The database which you can use for this is a relational database. The project has been set up with the use of InterSystems IRIS in mind but it can be any SQL database (MS SQL Server, MariaDB, MySQL, PostgreSQL). A test database can be provided in SQLite with example data.

Anonymization

Your database should have a specific structure with the following information in order to perform the anonymization

1

  • PATIENT_DETAILS: records with and id of the patient alongside his/her name/address/gender. The gender is used for gender-specific pseudonymization and can have values ‘male’, ‘M’, ‘female’, ‘F’ or it can be missing or ‘X’.
  • PHYSICIAN_DETAILS: records with and id of the physician/doctor alongside his/her name/address
  • PATIENT_PHYSICIAN:
    • records indicating the patient had a relation with a physician (e.g. was treated by, is his personal doctor, fysiotherapist, oncologist, paediatrician, dentist, …).
    • this data should contain one row for a combination of patient/physician if you know they are in contact. E.g. put here the medical General Practitioner of a patient.
    • these links between patient and physicians are the core way of enabling the Smith-Waterman lookup alongside to improve the named entity recognition detections
  • Document: health care records with plain texts with a document id, the text and
    • the patientId which is the same as PATIENT_DETAILS.pat_dos_nr, the name of the performing and responsible physician, when the records was created or updated, optionally the medServiceId indicating a typical group of services which would generate different types of texts.
    • textCvt/textCvtStatus/textCvtModDate which store the anonymized text as well as the exact location of the detected personally identifiable information in the texts
    • make sure you set an index on Document.textCvtStatus and on Document.patientId
CREATE TABLE "PATIENT_DETAILS" (
    "pat_dos_nr"    VARCHAR(50) NOT NULL,
    "pat_vnaam"     VARCHAR(100),
    "pat_fam_naam"  VARCHAR(100),
    "pat_adres"     VARCHAR(250),
    "pat_post_nr"   VARCHAR(10),
    "pat_gemeente"  VARCHAR(100),
    "pat_geslacht"  VARCHAR(10),
    PRIMARY KEY("pat_dos_nr")
);
CREATE TABLE "PHYSICIAN_DETAILS" (
    "hcact_ognr"     VARCHAR(50) NOT NULL,
    "hcact_vnaam"    VARCHAR(100),
    "hcact_fam_naam" VARCHAR(100),
    "hcact_adres"    VARCHAR(250),
    "hcact_post_nr"  VARCHAR(10),
    "hcact_gemeente" VARCHAR(100),
    PRIMARY KEY("hcact_ognr")
);
CREATE TABLE "PATIENT_PHYSICIAN" (
    "pat_dos_nr"    VARCHAR(50) NOT NULL,
    "hcact_ognr"    VARCHAR(50) NOT NULL,
    "relation"      VARCHAR(100),
    FOREIGN KEY("pat_dos_nr") REFERENCES "PATIENT_DETAILS"("pat_dos_nr"),
    FOREIGN KEY("hcact_ognr") REFERENCES "PHYSICIAN_DETAILS"("hcact_ognr")
);
CREATE TABLE "Document" (
    "ID"                     BIGINT NOT NULL UNIQUE,
    "text"                   LONGVARCHAR,
    "patientId"              VARCHAR(50),
    "performingPhysicianId"  VARCHAR(200),
    "responsiblePhysicianId" VARCHAR(200),
    "creDate"                TIMESTAMP,
    "modDate"                TIMESTAMP,
    "medServiceId"           VARCHAR(200),
    "textCvt"                LONGVARCHAR,
    "textCvtStatus"          INTEGER,
    "textCvtModDate"         TIMESTAMP,
    PRIMARY KEY("ID"),
    FOREIGN KEY("patientId") REFERENCES "PATIENT_DETAILS"("pat_dos_nr")
);
CREATE INDEX idx_Document_textCvtStatus ON "Document"("textCvtStatus");

The SQL syntax might be a bit different depending on the database where this is implemented.
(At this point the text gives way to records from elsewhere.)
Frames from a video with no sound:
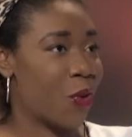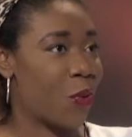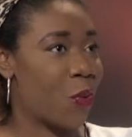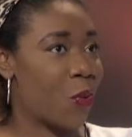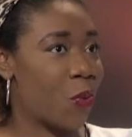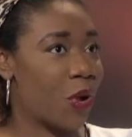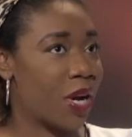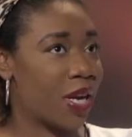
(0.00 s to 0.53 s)

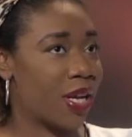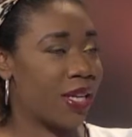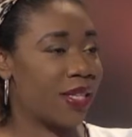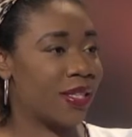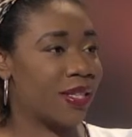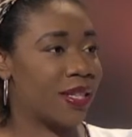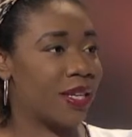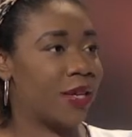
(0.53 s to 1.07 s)
what
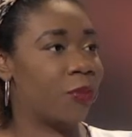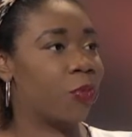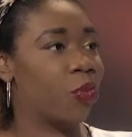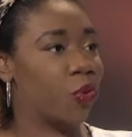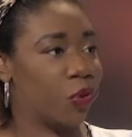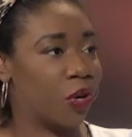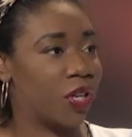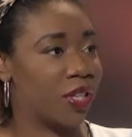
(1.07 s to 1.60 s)
is the
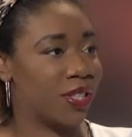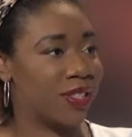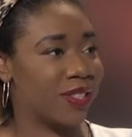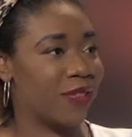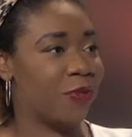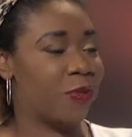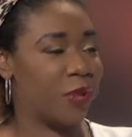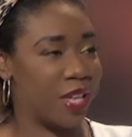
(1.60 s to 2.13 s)
importance
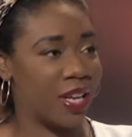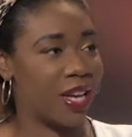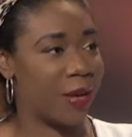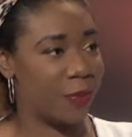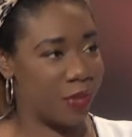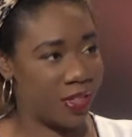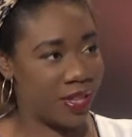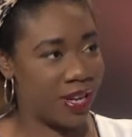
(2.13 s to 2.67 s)
of being
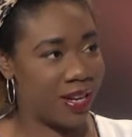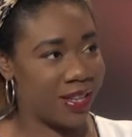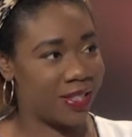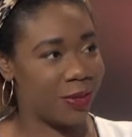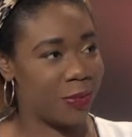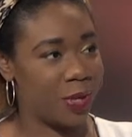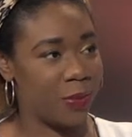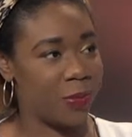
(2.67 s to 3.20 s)
empathetic
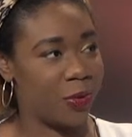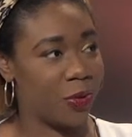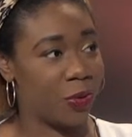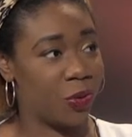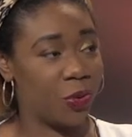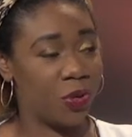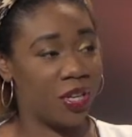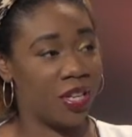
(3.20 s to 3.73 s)
to people
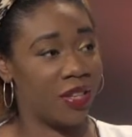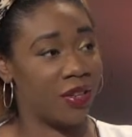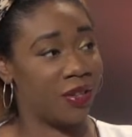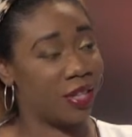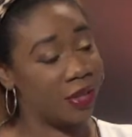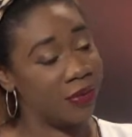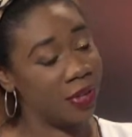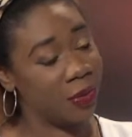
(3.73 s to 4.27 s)
who are either
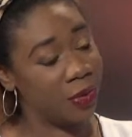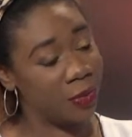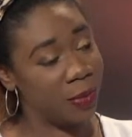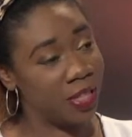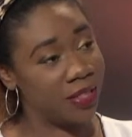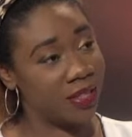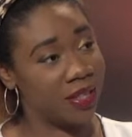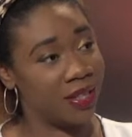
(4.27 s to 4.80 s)
living with
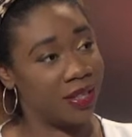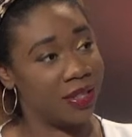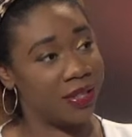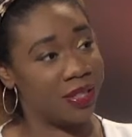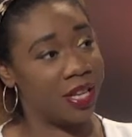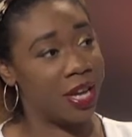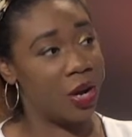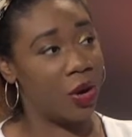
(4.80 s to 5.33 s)
mental illness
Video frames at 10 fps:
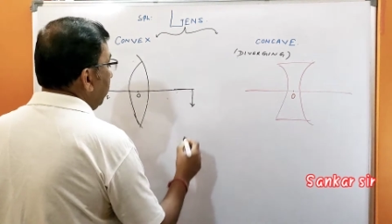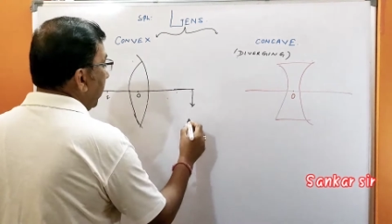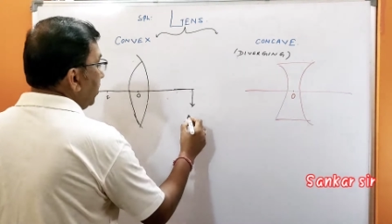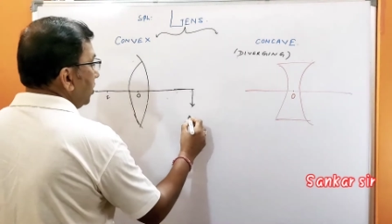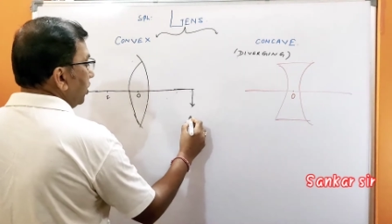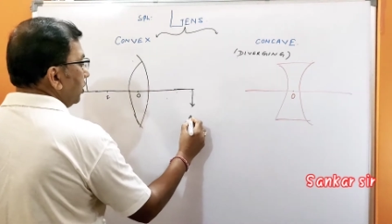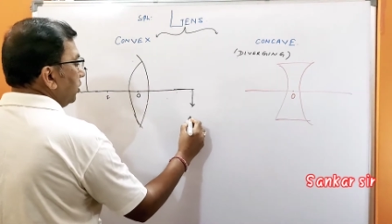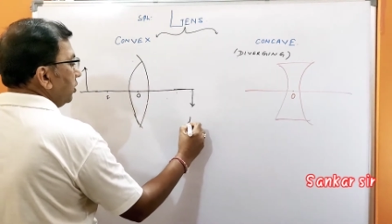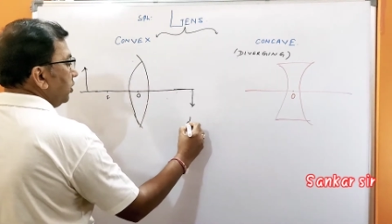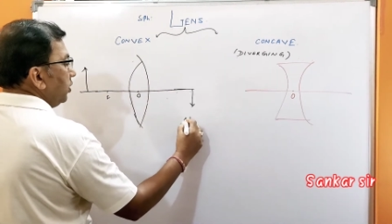image
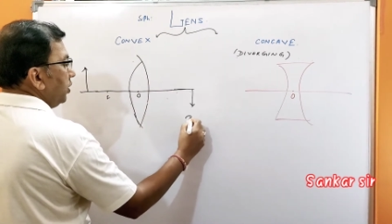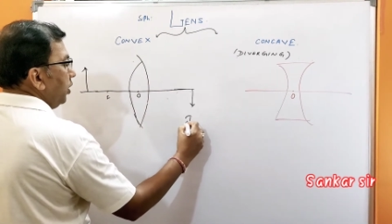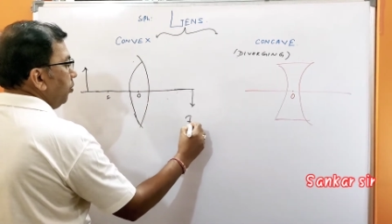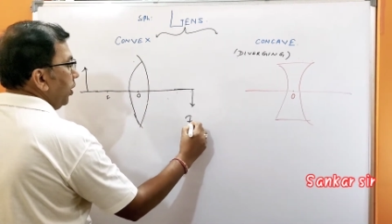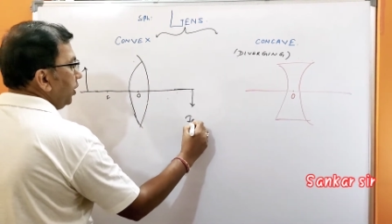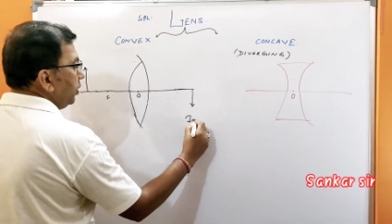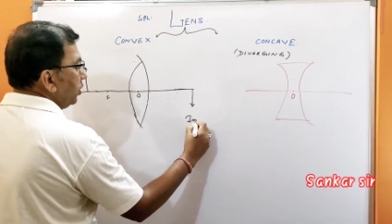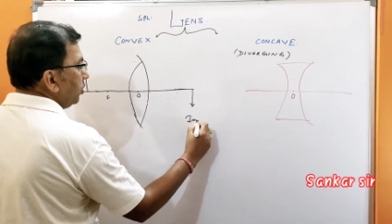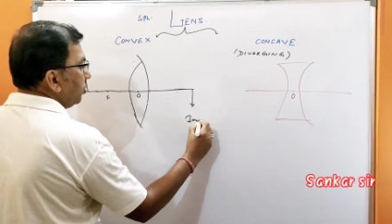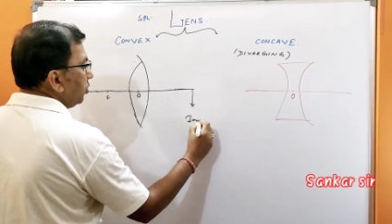this is the
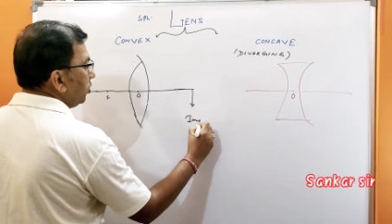image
See the notes 2.

TipAccess rights

The tables PATIENT_DETAILS, PHYSICIAN_DETAILS, PATIENT_PHYSICIAN can be read-only or can be implemented as views in your database. The database user which connects to project blackbar should be allowed to read data from the Document table and should be able to write data to the columns textCvt, textCvtStatus, textCvtModDate.

Pseudonymization

The following 2 pseudonymization tables allow you to store the pseudonymized text records. It allows to store the anonymized and pseudonymized text in table blackbar_document. This pseudonymized text can be different for each project_id depending on the chosen pseudonymization settings. The mapping between the original chunks of text and the replacement is stored in table blackbar_deid.

TipBy patient

The replacement of the entities between the original text chunks and the replaced text chunks is kept for reasons of traceability. The pseudonymization is done by patient such that the replacement is as consistent as possible across all the documents of the same patient.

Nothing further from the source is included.